Reproduce only the lines that begin at the line with "[0:18.00-0:18.90]" and run to the end of the entries; omit every picture.

- **Input records**:
□ □ □ □ □

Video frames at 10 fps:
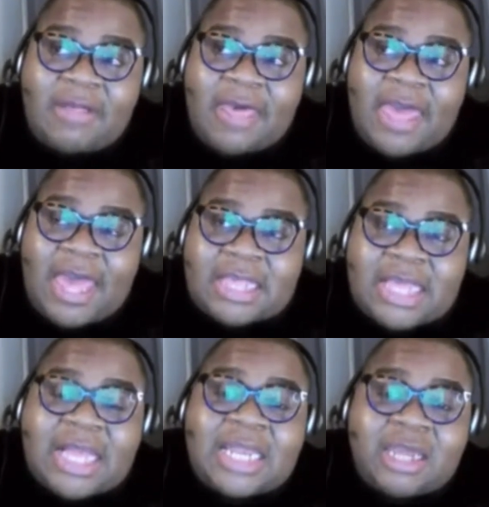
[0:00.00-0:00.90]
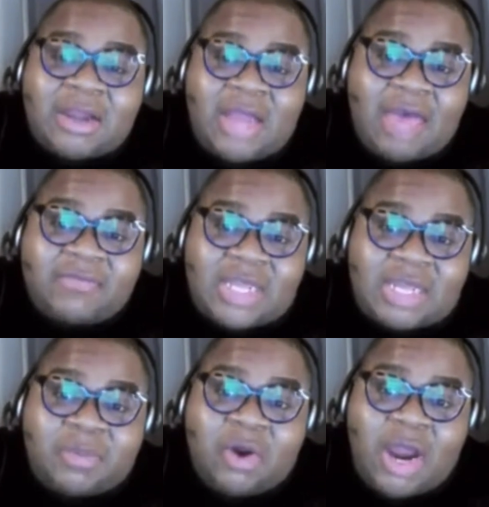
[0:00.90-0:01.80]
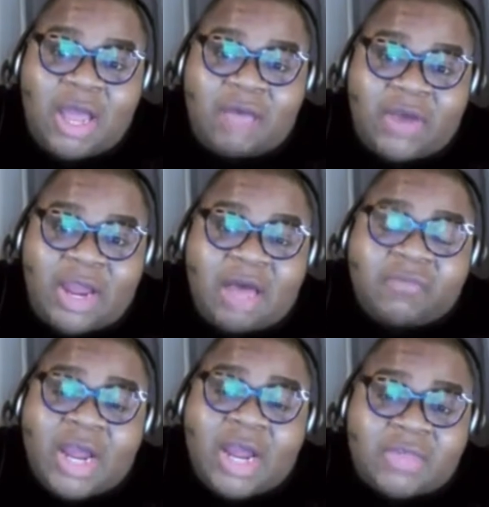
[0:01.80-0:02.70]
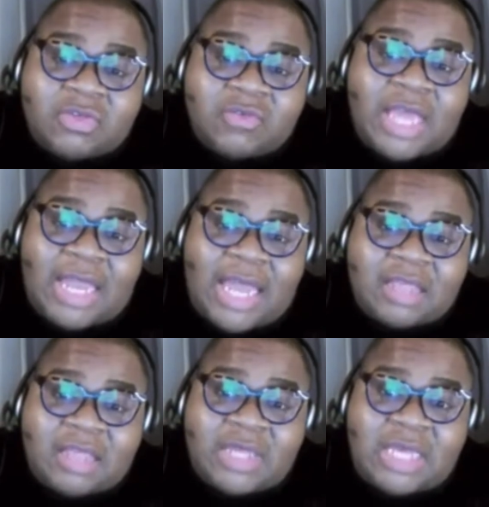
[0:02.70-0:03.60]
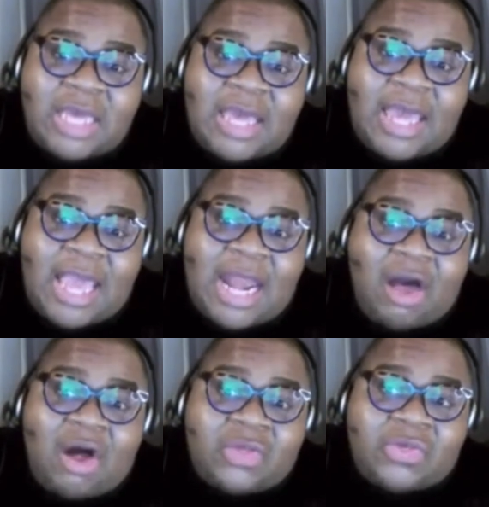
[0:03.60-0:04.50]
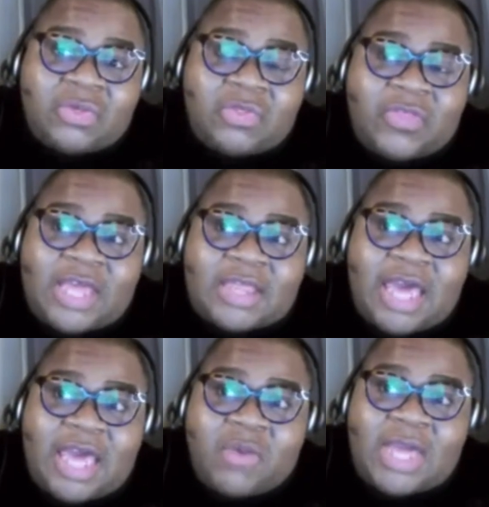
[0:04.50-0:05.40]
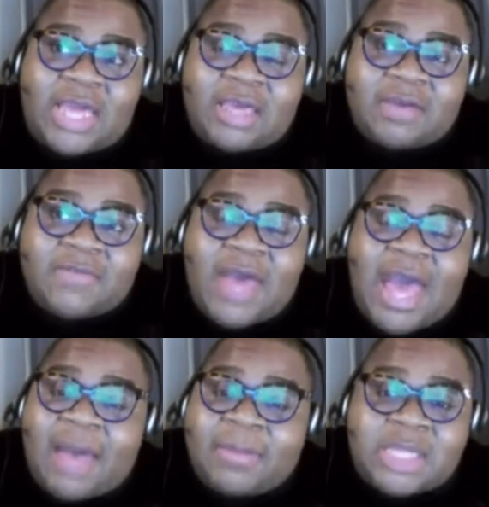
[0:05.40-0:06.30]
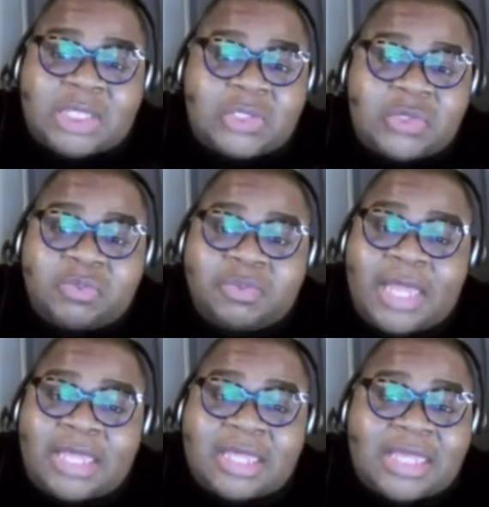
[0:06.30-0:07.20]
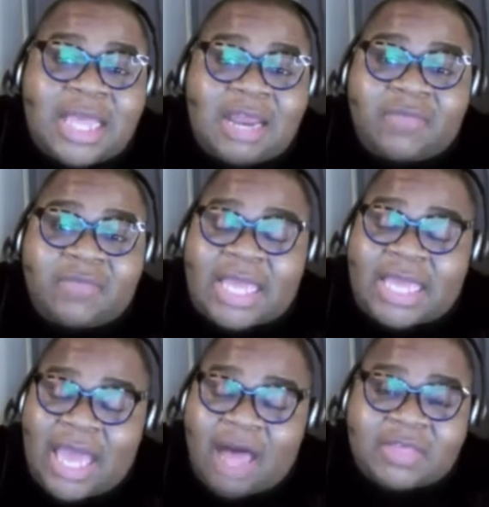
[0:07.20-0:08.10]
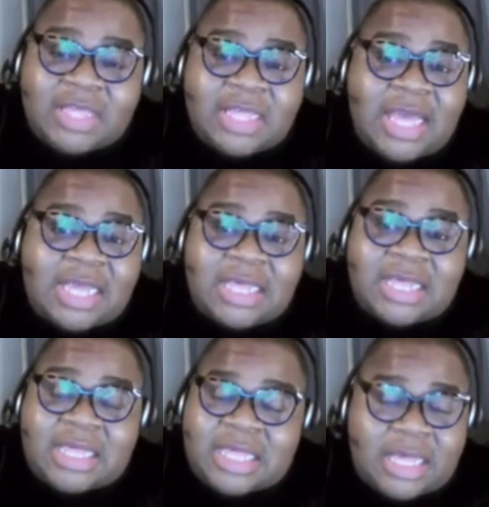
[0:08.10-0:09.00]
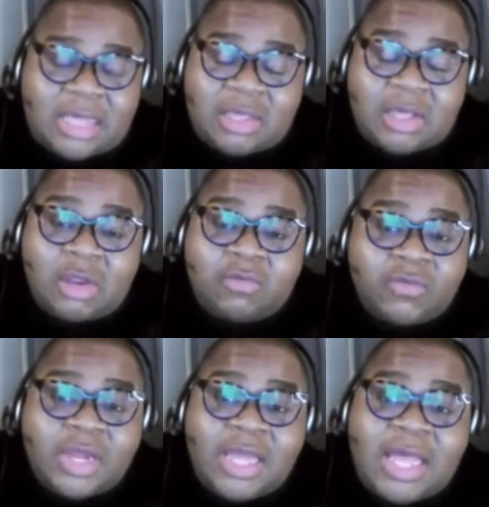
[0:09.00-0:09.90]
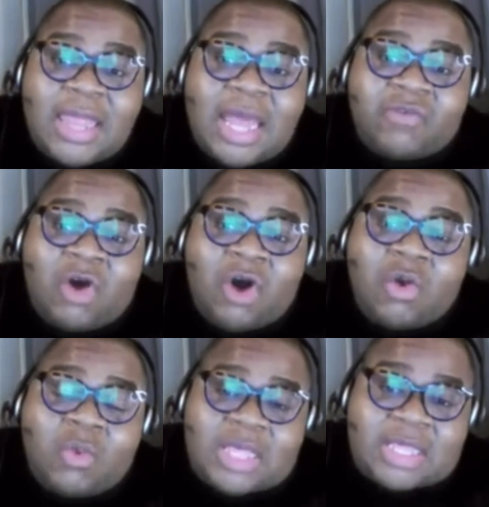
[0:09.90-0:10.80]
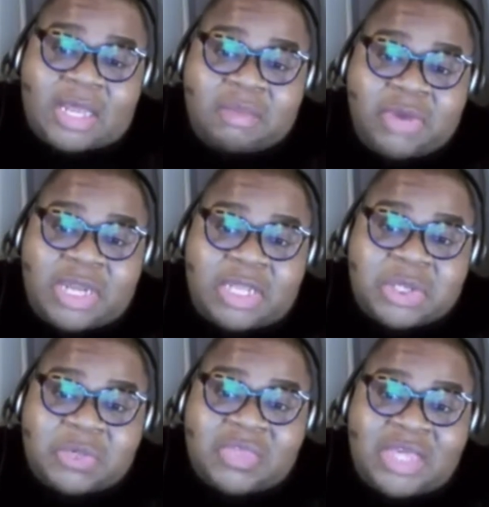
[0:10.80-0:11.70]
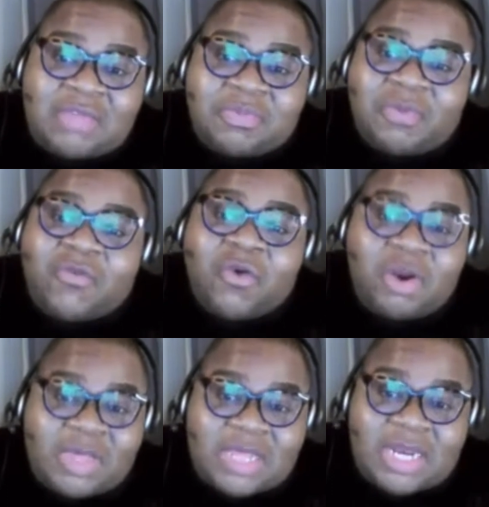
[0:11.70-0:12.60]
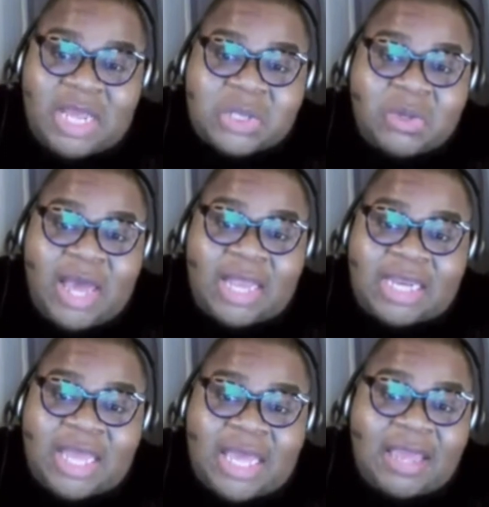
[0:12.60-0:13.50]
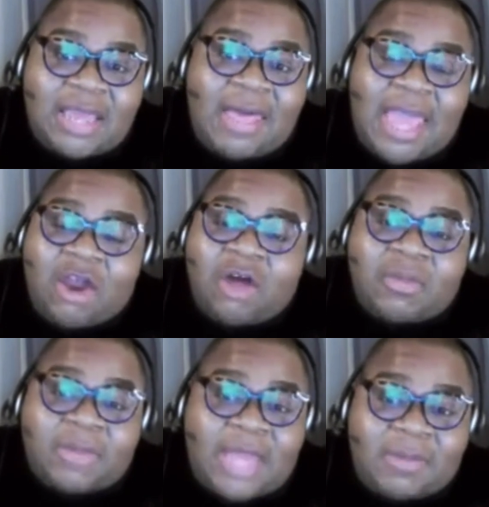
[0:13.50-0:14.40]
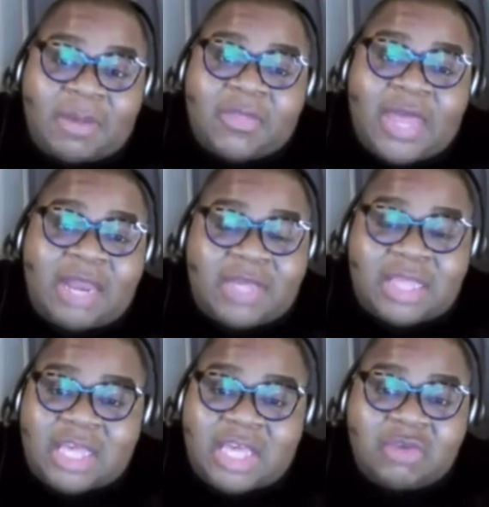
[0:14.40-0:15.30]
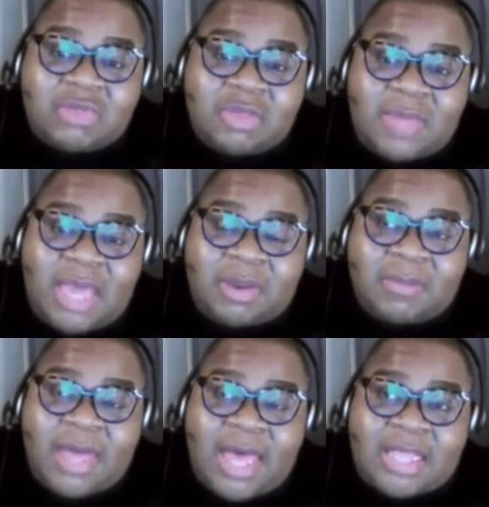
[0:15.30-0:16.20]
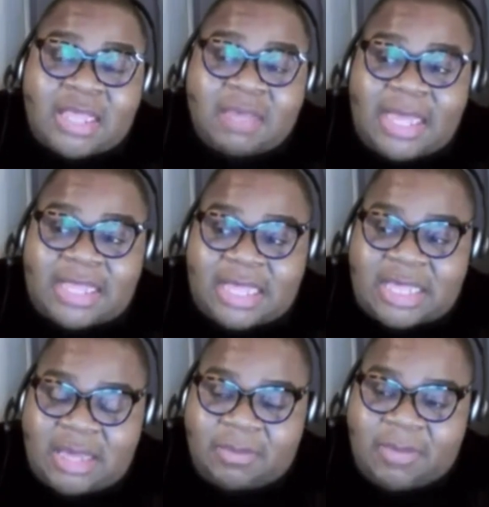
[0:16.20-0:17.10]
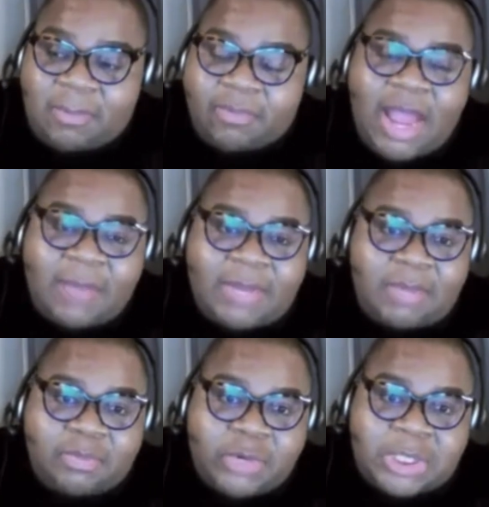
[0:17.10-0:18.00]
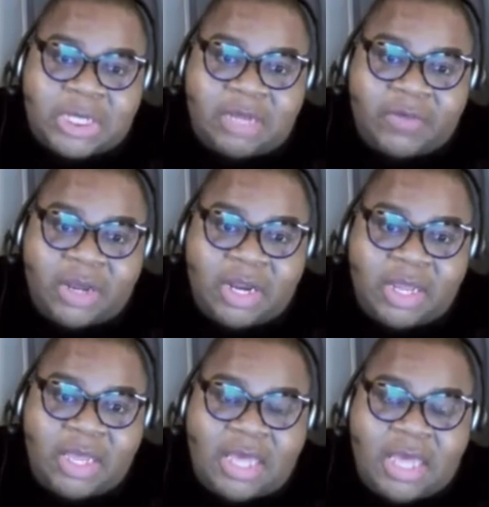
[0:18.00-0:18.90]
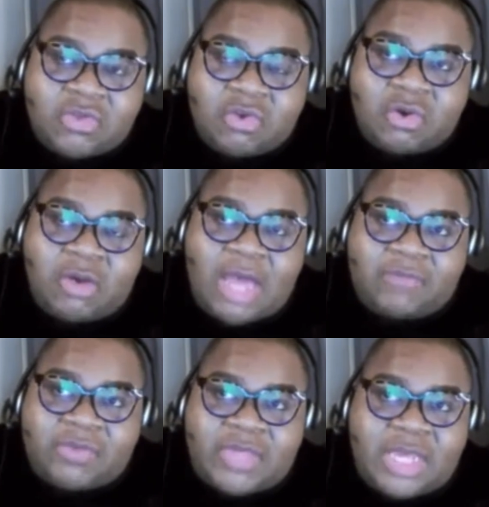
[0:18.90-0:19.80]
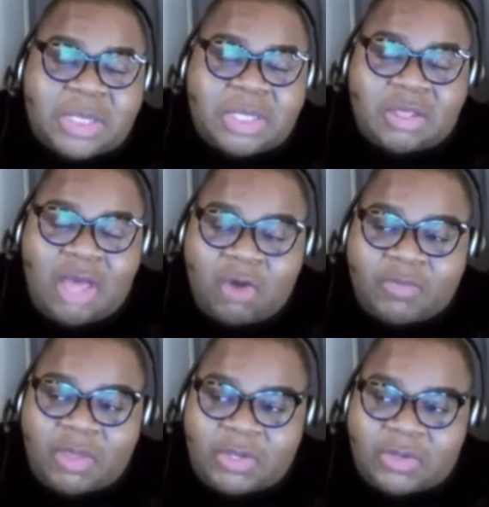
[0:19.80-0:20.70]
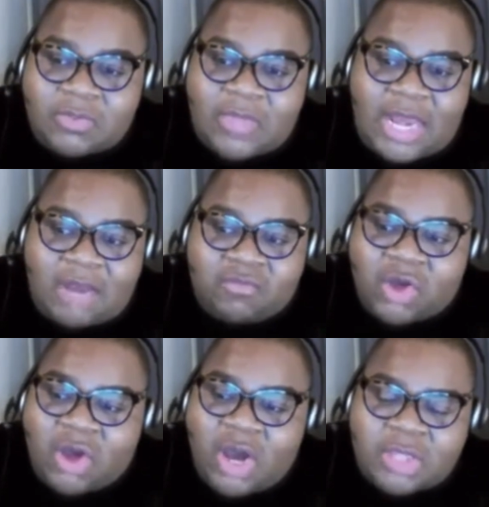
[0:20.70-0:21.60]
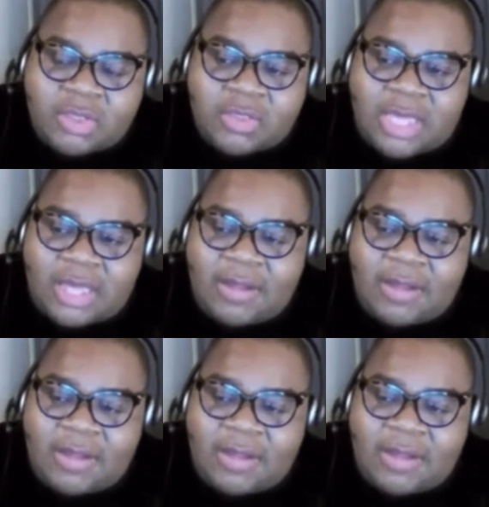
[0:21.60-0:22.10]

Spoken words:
as a clear, evident part of our history collectively. And I also think that we give homage to places that have, like in Galveston, Texas, and Texas all over, that have always celebrated Juneteenth before it national holiday, and all the Black people that have continued to be able to make this a prominent portion of our historical conversation. So I hope that we do that. In regard to the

□ □ □ □ □

- **Completed task**:
[0:18.00-0:18.90]
[0:18.90-0:19.80]
[0:19.80-0:20.70]
[0:20.70-0:21.60]
[0:21.60-0:22.10]

Spoken words:
as a clear, evident part of our history collectively. And I also think that we give homage to places that have, like in Galveston, Texas, and Texas all over, that have always celebrated Juneteenth before it national holiday, and all the Black people that have continued to be able to make this a prominent portion of our historical conversation. So I hope that we do that. In regard to the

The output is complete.